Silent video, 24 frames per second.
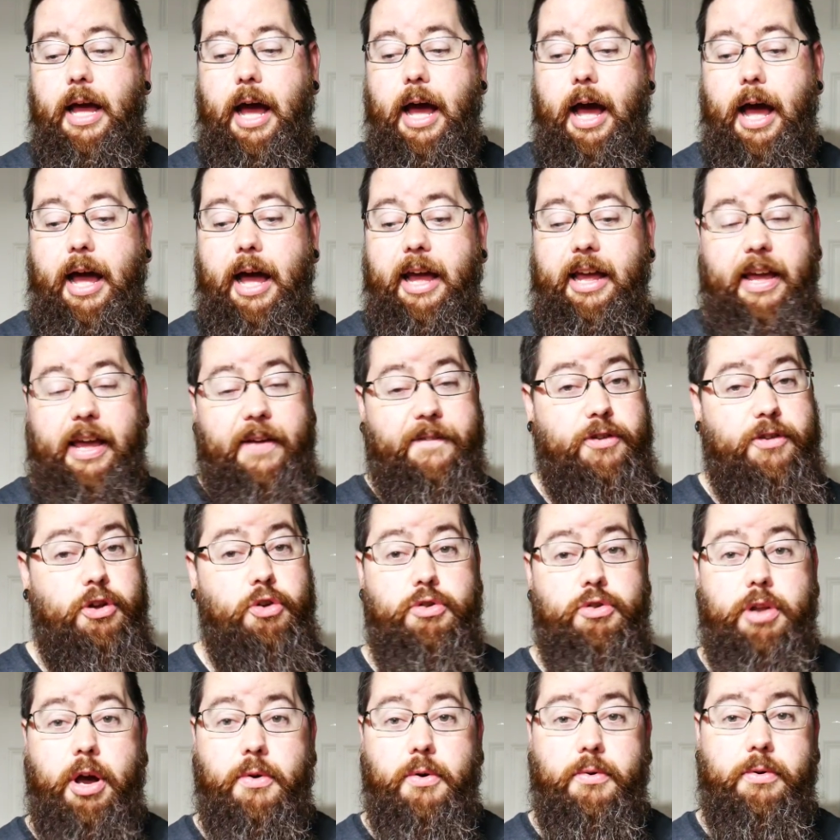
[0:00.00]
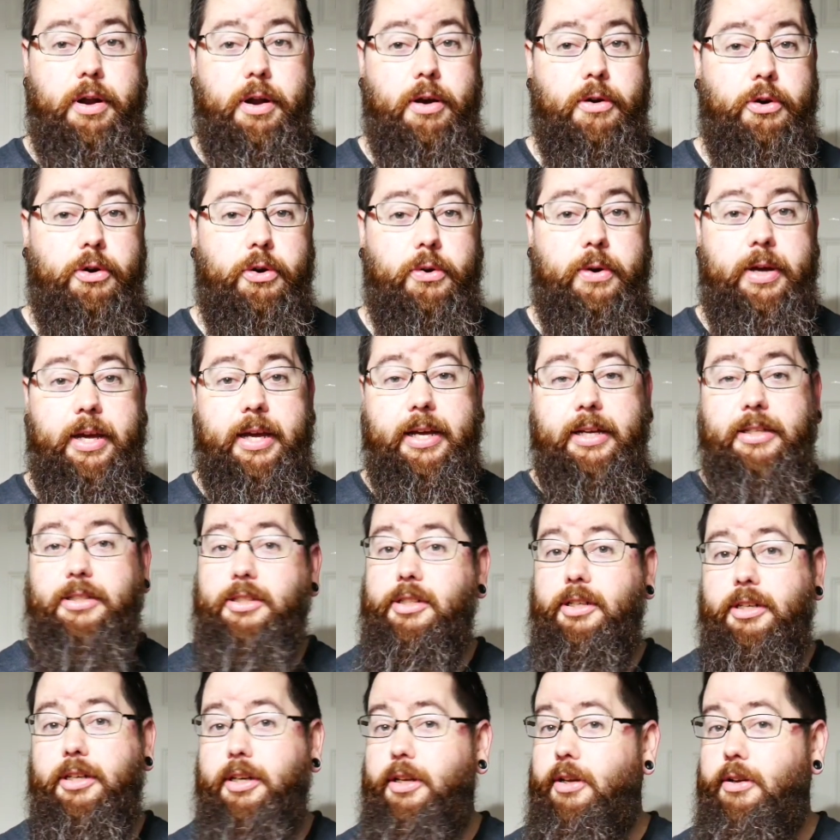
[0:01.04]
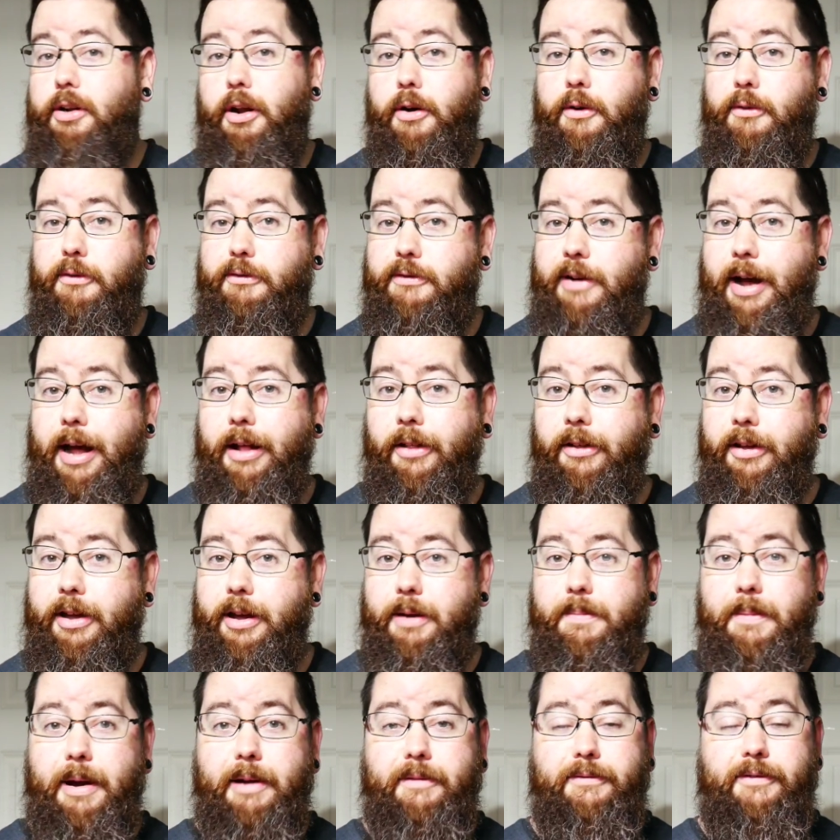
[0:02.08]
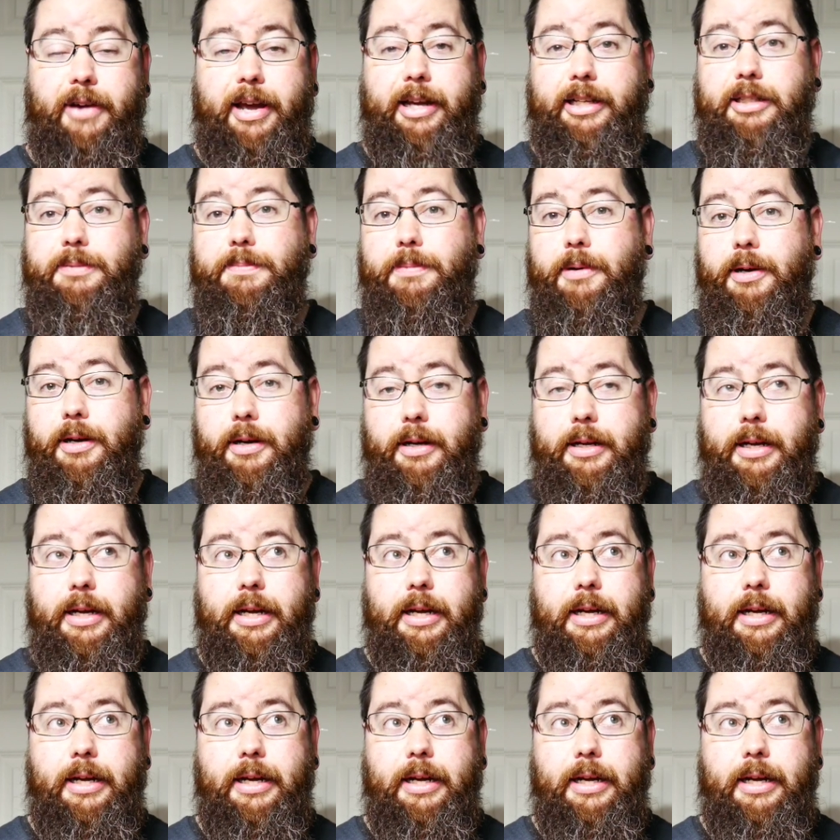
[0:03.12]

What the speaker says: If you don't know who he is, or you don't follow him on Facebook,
• • • • • • •
-- REQUIREMENT --
Give the entries again without a single change, but with no pictures.

-- SOLUTION FOR THIS EXERCISE --
Silent video, 24 frames per second.
[0:00.00]
[0:01.04]
[0:02.08]
[0:03.12]

What the speaker says: If you don't know who he is, or you don't follow him on Facebook,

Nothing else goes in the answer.